### Exercise details
The records below are to be reproduced exactly, with every picture left out.

Dataset items

►

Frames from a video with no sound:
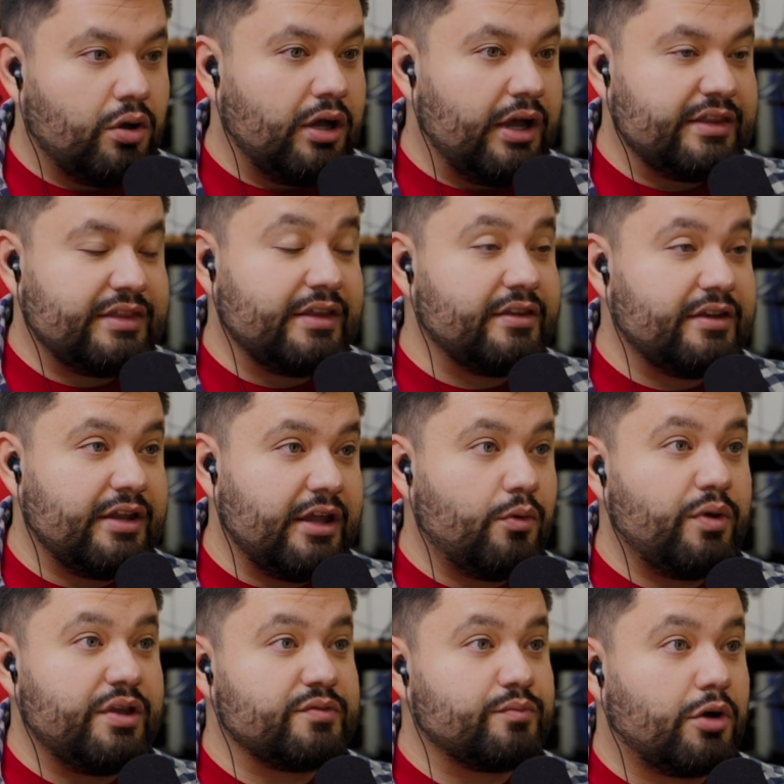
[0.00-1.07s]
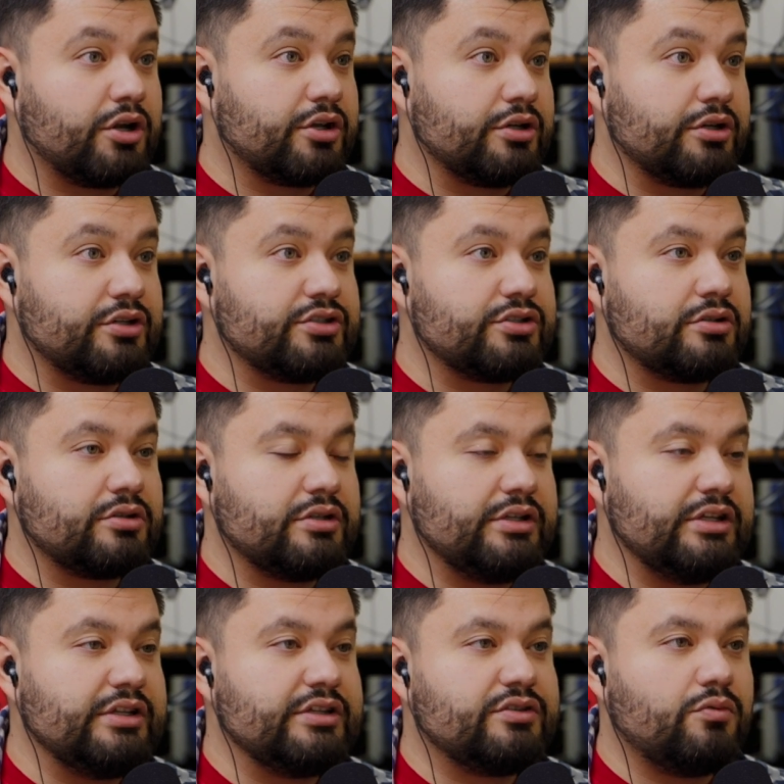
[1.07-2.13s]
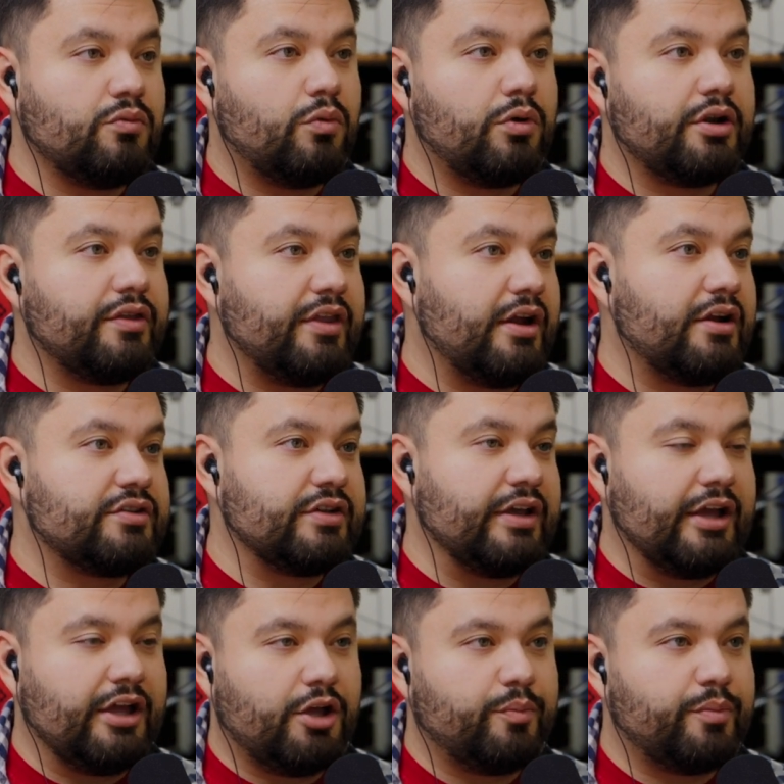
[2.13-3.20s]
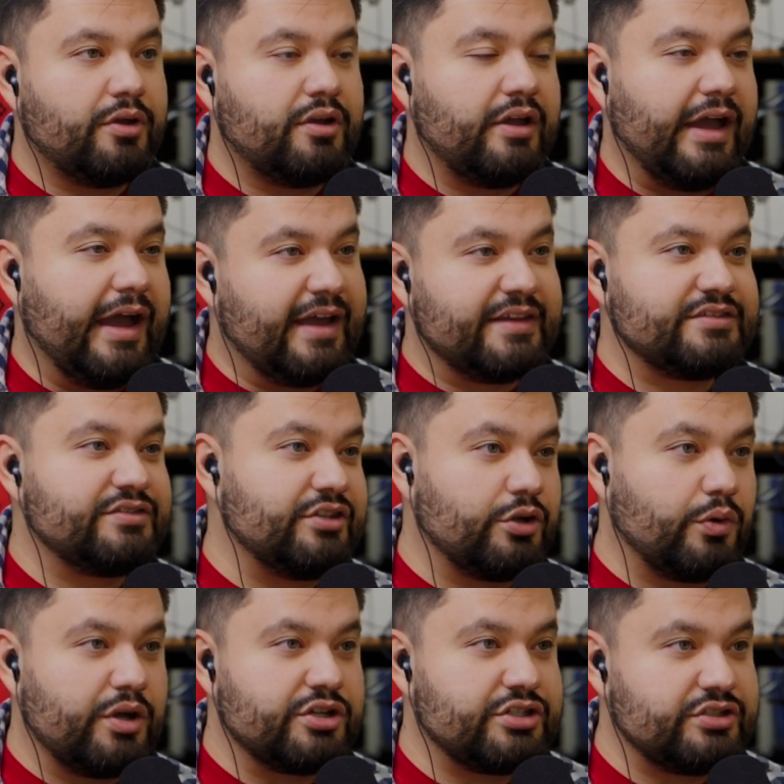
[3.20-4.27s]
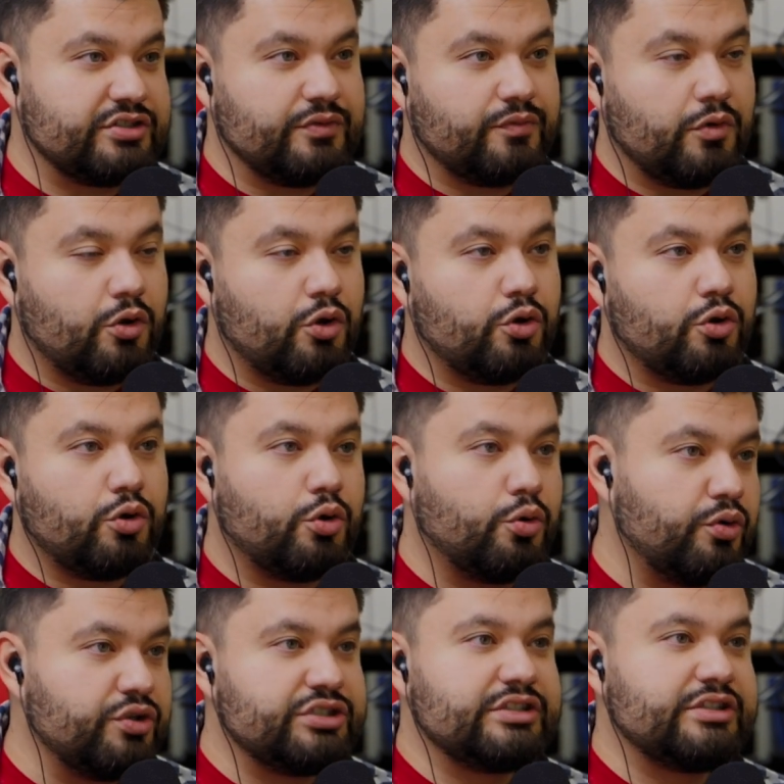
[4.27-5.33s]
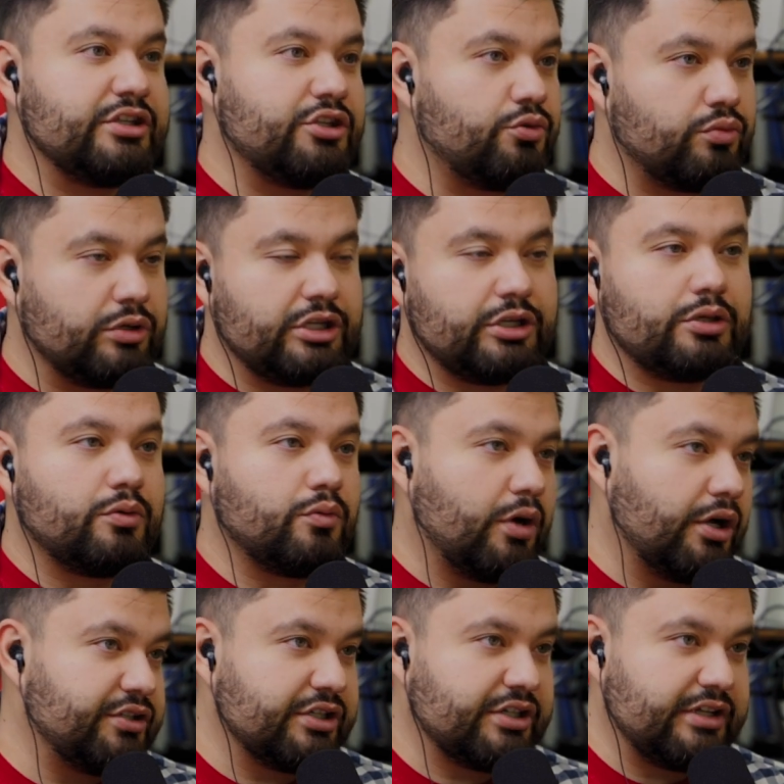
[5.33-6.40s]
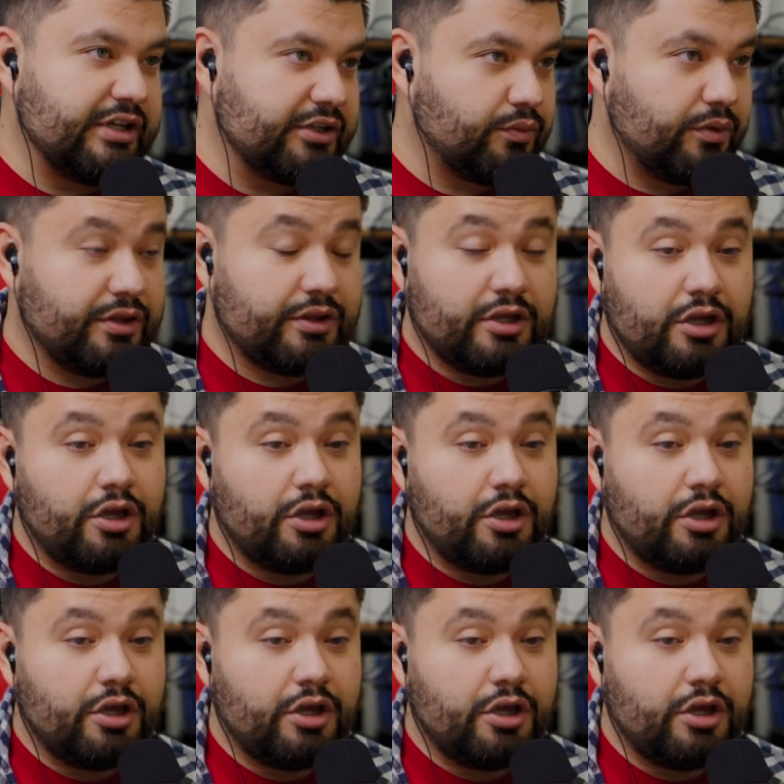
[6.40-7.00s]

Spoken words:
at the end of the day, we as marketers we're there to help ask the questions of who is it that you really want to connect with?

◄

### Response area
Frames from a video with no sound:
[0.00-1.07s]
[1.07-2.13s]
[2.13-3.20s]
[3.20-4.27s]
[4.27-5.33s]
[5.33-6.40s]
[6.40-7.00s]

Spoken words:
at the end of the day, we as marketers we're there to help ask the questions of who is it that you really want to connect with?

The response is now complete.